• _Task to carry out_
Please write out all the data that follows exactly, without the pictures.
─── Records to process ───
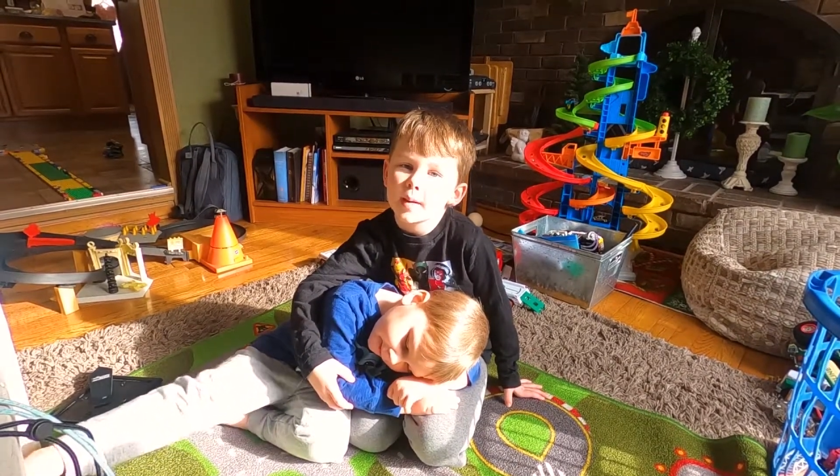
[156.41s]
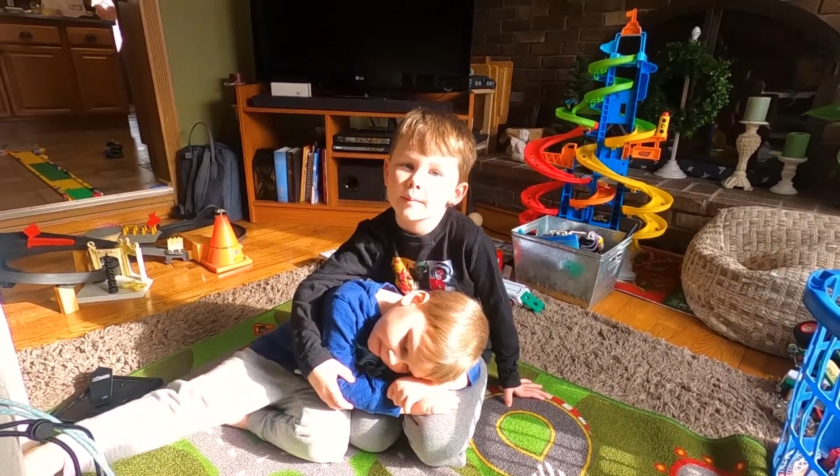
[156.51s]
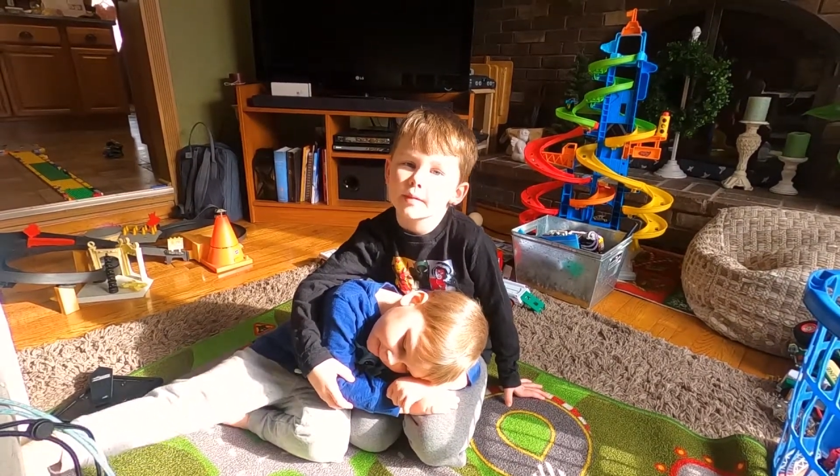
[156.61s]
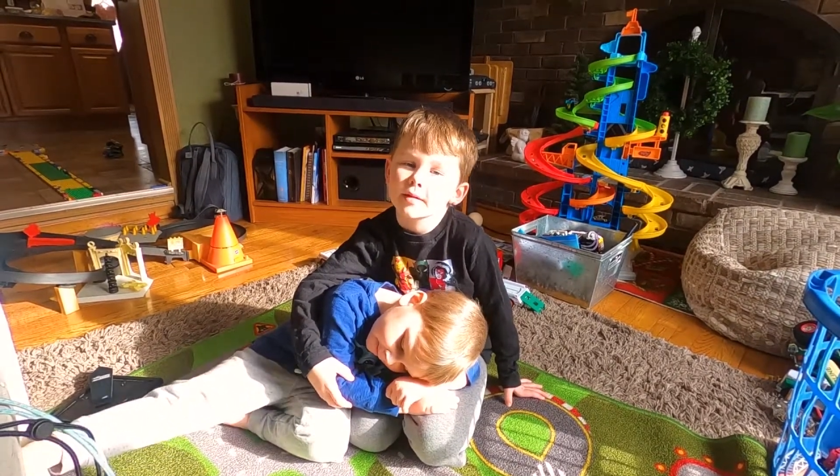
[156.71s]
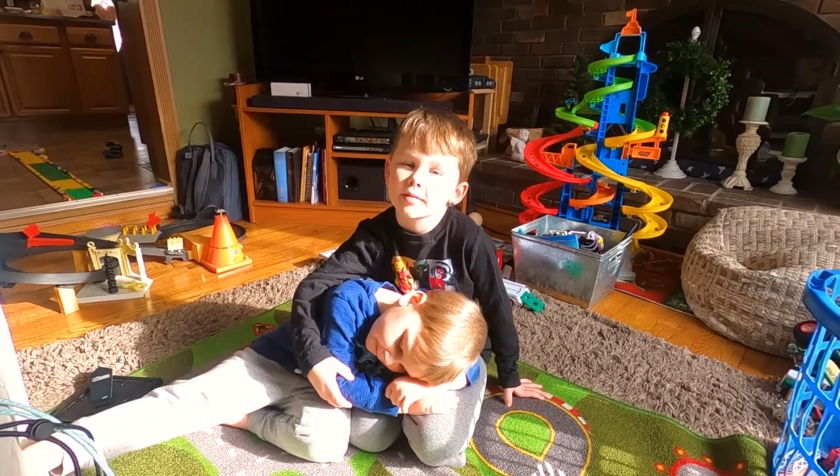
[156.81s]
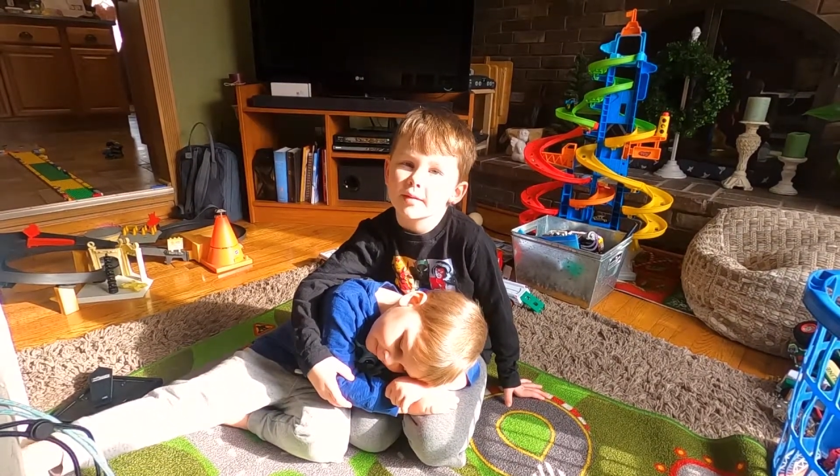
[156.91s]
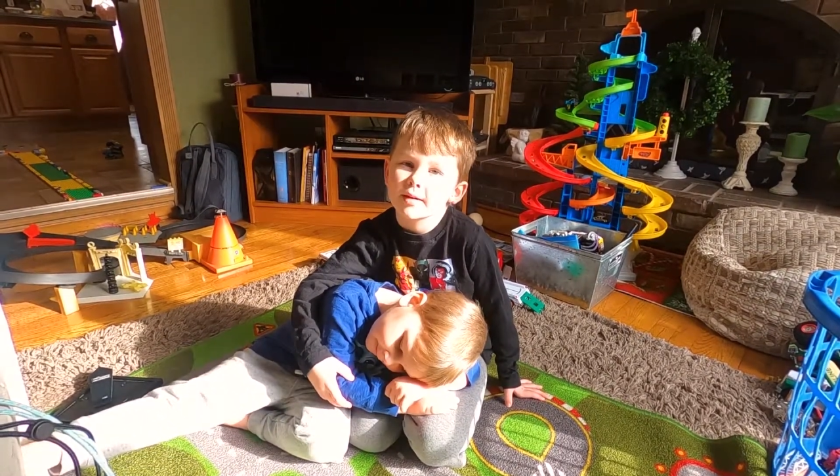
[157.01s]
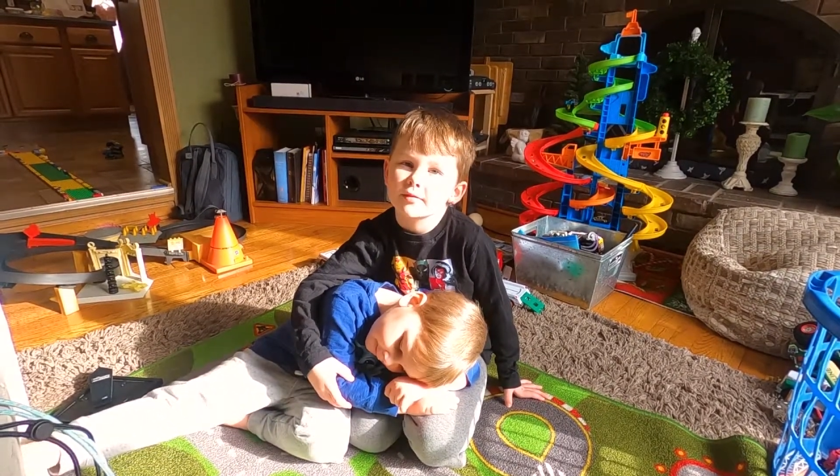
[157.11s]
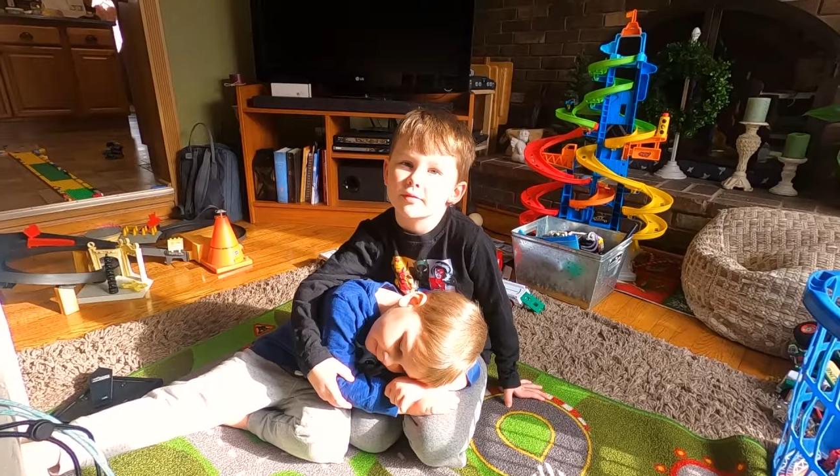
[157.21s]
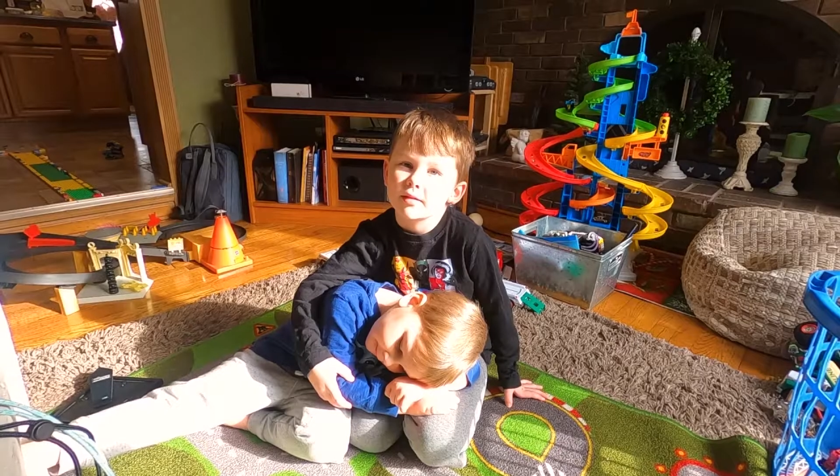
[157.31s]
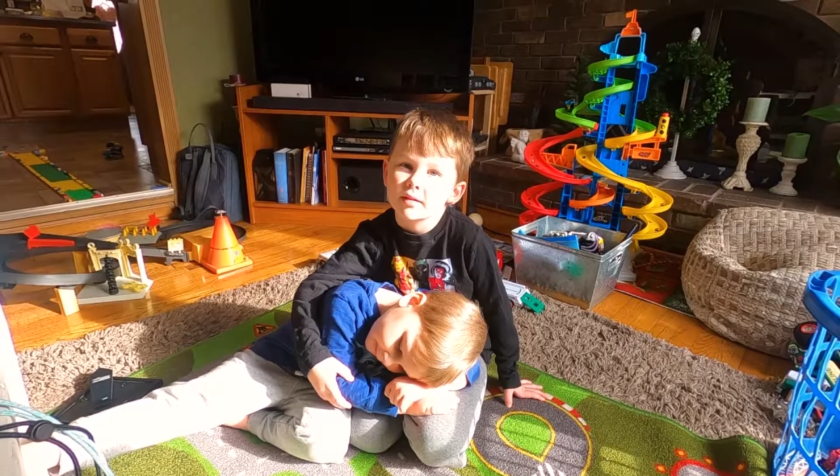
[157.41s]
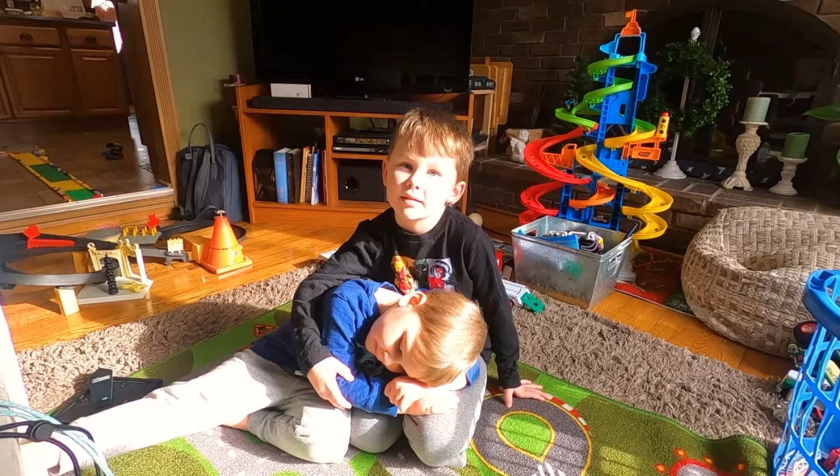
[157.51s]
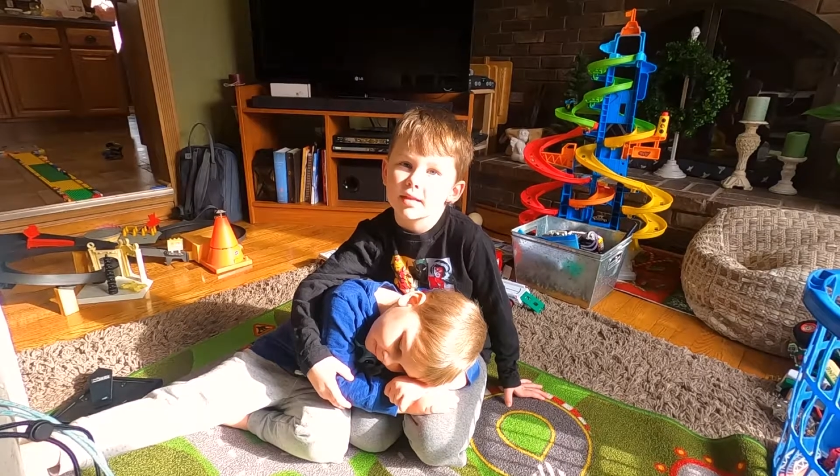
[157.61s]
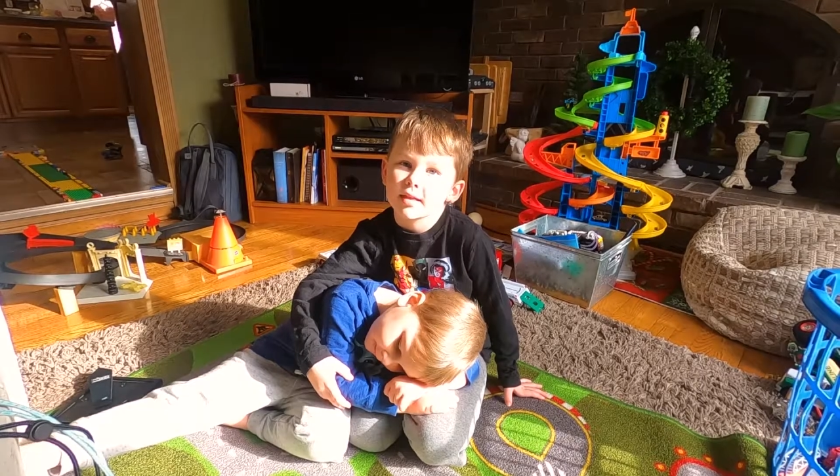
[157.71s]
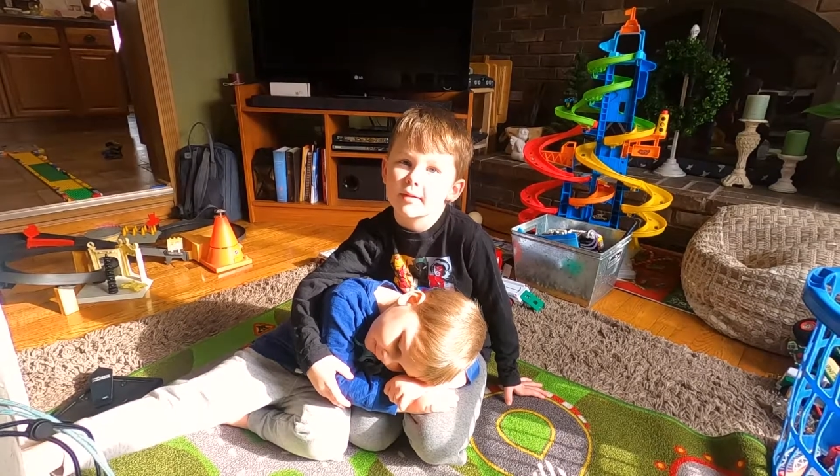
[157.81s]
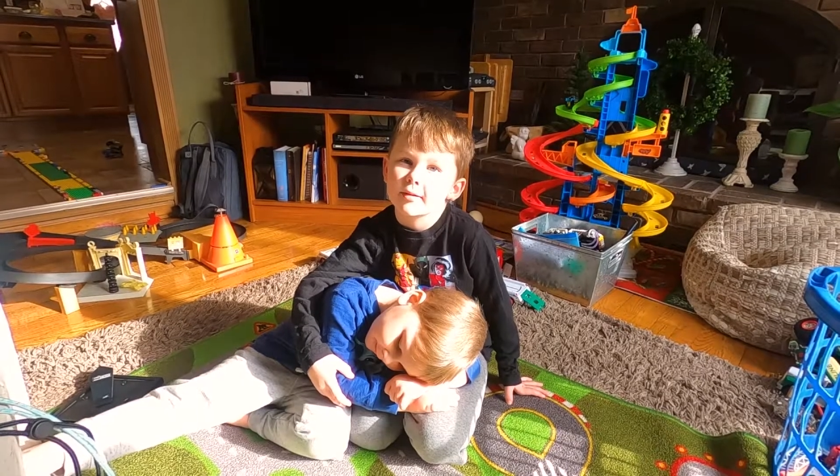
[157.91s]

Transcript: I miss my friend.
───
• _Output_
[156.41s]
[156.51s]
[156.61s]
[156.71s]
[156.81s]
[156.91s]
[157.01s]
[157.11s]
[157.21s]
[157.31s]
[157.41s]
[157.51s]
[157.61s]
[157.71s]
[157.81s]
[157.91s]

Transcript: I miss my friend.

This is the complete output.